→ TASK DETAILS:
Starting with the line below that holds "[0:00.00-0:01.04]" and stopping after the line that holds "[0:20.83-0:21.88]", transcribe the lines exactly, leaving out all pictures.

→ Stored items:
####

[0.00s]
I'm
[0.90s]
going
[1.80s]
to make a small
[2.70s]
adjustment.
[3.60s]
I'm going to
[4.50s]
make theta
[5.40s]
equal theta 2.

####

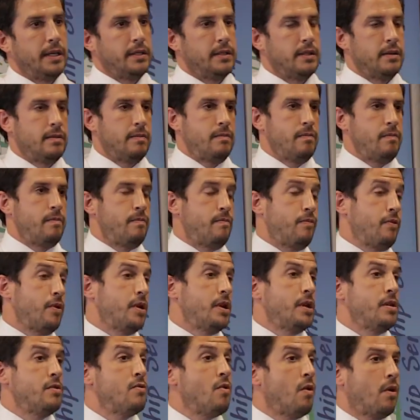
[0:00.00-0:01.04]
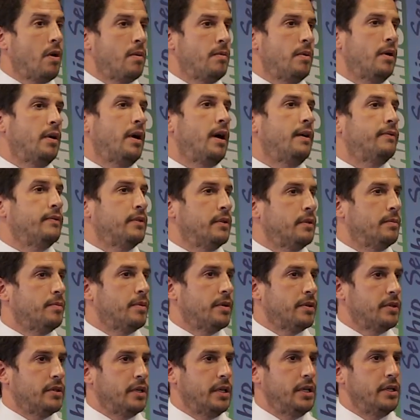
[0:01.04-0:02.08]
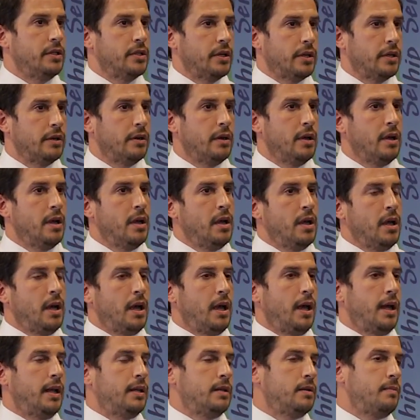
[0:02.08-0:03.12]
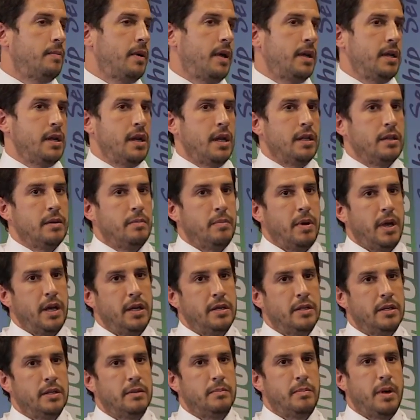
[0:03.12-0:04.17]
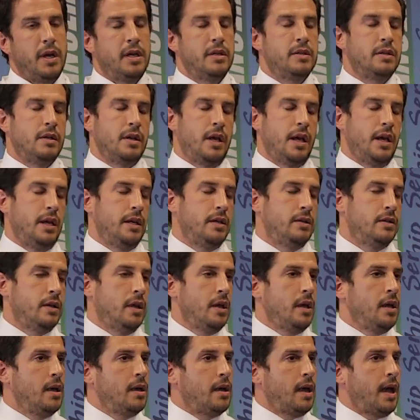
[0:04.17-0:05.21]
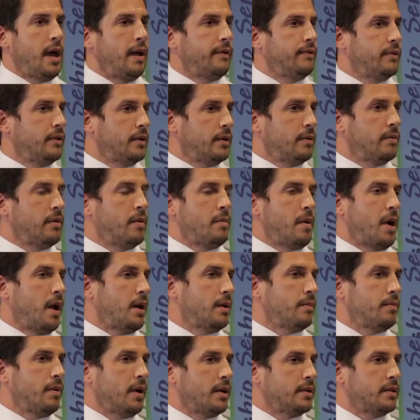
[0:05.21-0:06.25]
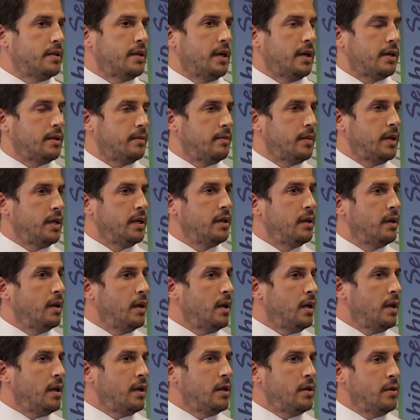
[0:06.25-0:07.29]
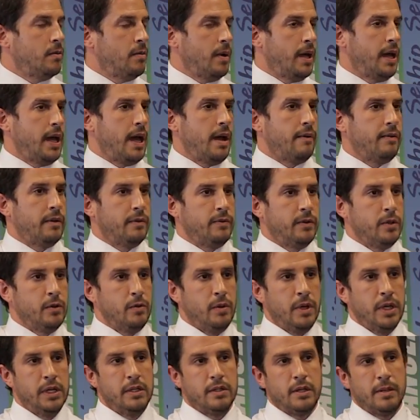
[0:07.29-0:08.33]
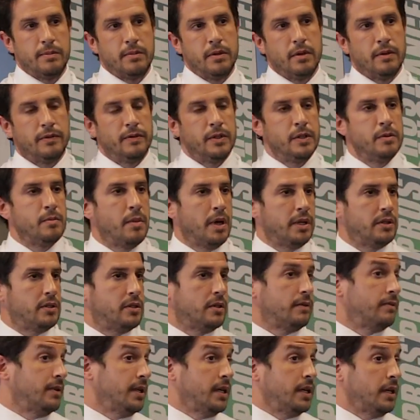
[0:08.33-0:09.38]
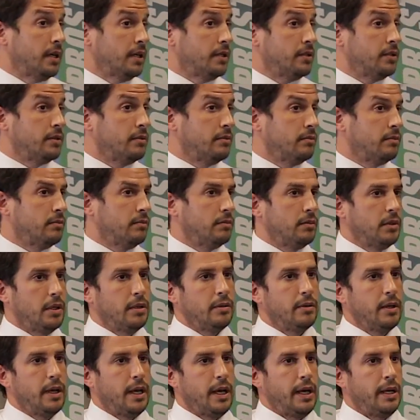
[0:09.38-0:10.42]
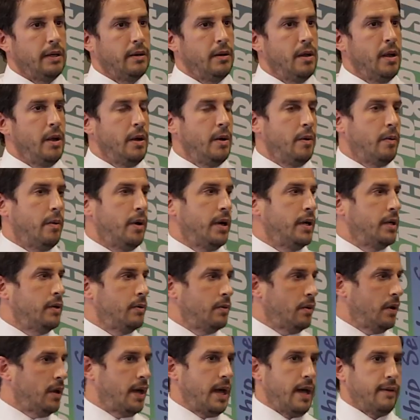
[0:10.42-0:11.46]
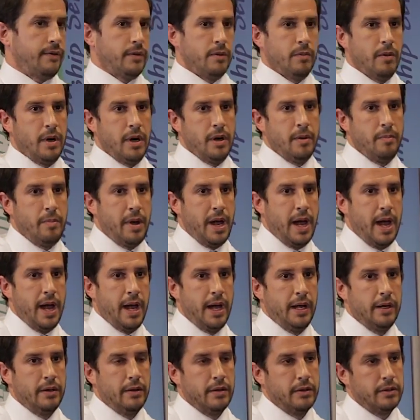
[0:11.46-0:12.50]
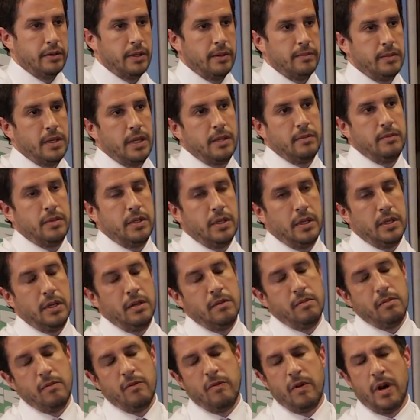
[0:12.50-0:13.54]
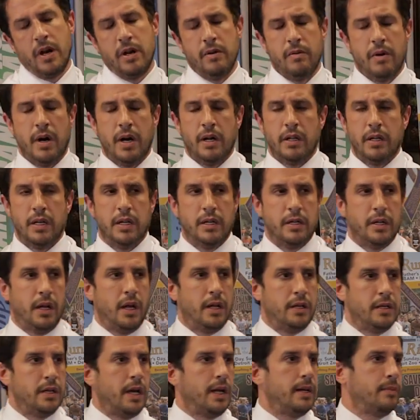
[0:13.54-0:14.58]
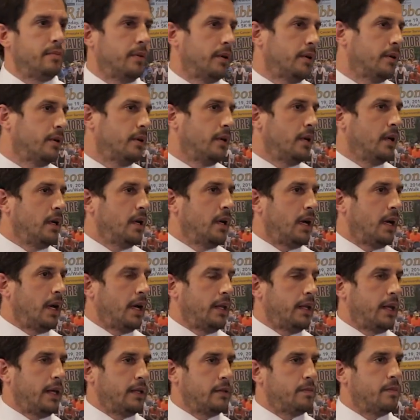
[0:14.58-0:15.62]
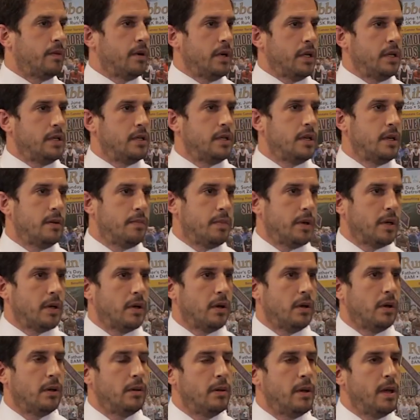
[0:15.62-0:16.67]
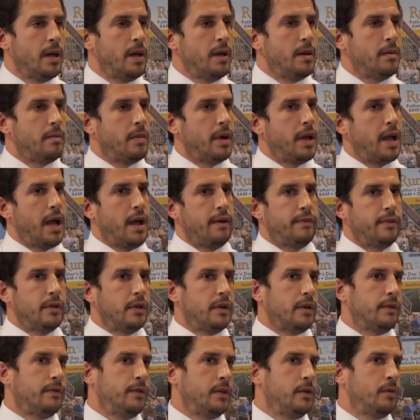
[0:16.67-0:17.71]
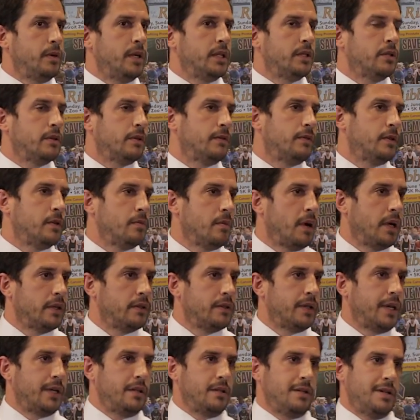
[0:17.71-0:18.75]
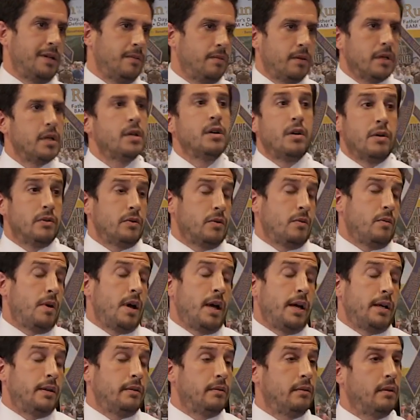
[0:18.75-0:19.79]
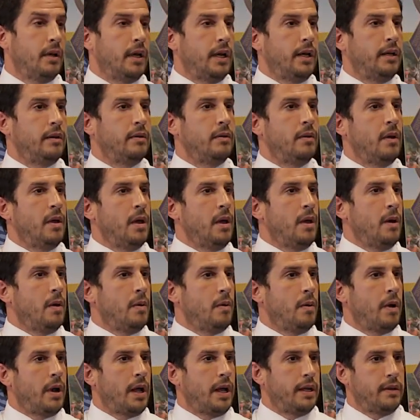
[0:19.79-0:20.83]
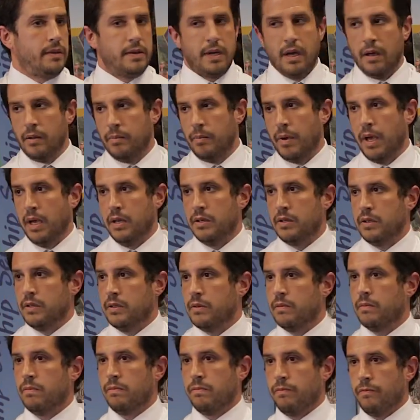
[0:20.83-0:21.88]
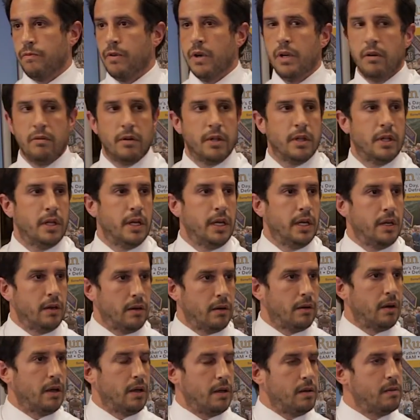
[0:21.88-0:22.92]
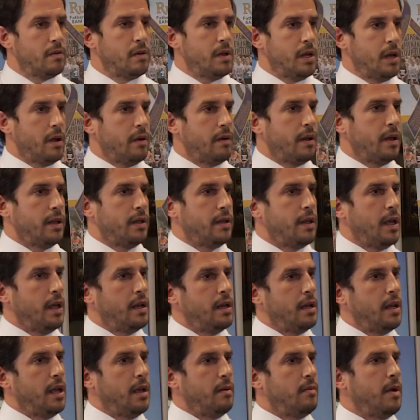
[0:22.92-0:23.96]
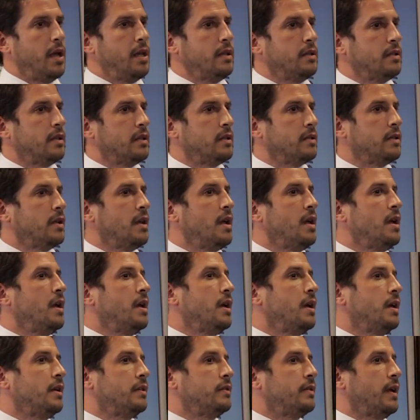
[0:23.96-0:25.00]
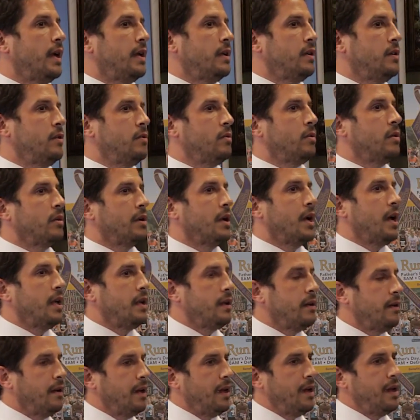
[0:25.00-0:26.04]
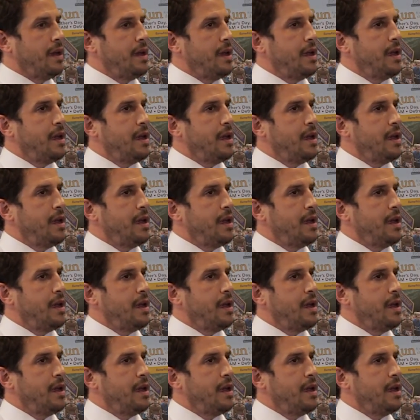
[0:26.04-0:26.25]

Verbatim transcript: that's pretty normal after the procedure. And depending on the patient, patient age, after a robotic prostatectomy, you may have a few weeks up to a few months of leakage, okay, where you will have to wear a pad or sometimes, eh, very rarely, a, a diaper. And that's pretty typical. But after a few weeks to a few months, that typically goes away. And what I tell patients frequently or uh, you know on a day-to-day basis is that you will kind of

####

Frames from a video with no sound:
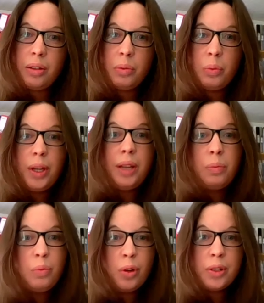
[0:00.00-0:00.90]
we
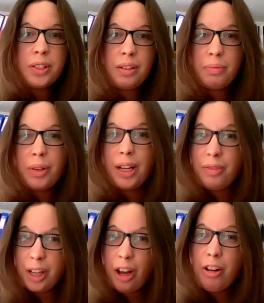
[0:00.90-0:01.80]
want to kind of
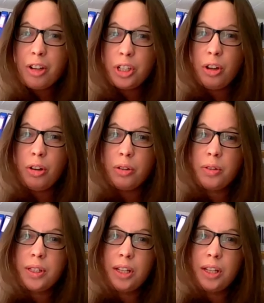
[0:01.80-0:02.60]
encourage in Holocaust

####

→ RESPONSE AREA:
[0:00.00-0:01.04]
[0:01.04-0:02.08]
[0:02.08-0:03.12]
[0:03.12-0:04.17]
[0:04.17-0:05.21]
[0:05.21-0:06.25]
[0:06.25-0:07.29]
[0:07.29-0:08.33]
[0:08.33-0:09.38]
[0:09.38-0:10.42]
[0:10.42-0:11.46]
[0:11.46-0:12.50]
[0:12.50-0:13.54]
[0:13.54-0:14.58]
[0:14.58-0:15.62]
[0:15.62-0:16.67]
[0:16.67-0:17.71]
[0:17.71-0:18.75]
[0:18.75-0:19.79]
[0:19.79-0:20.83]
[0:20.83-0:21.88]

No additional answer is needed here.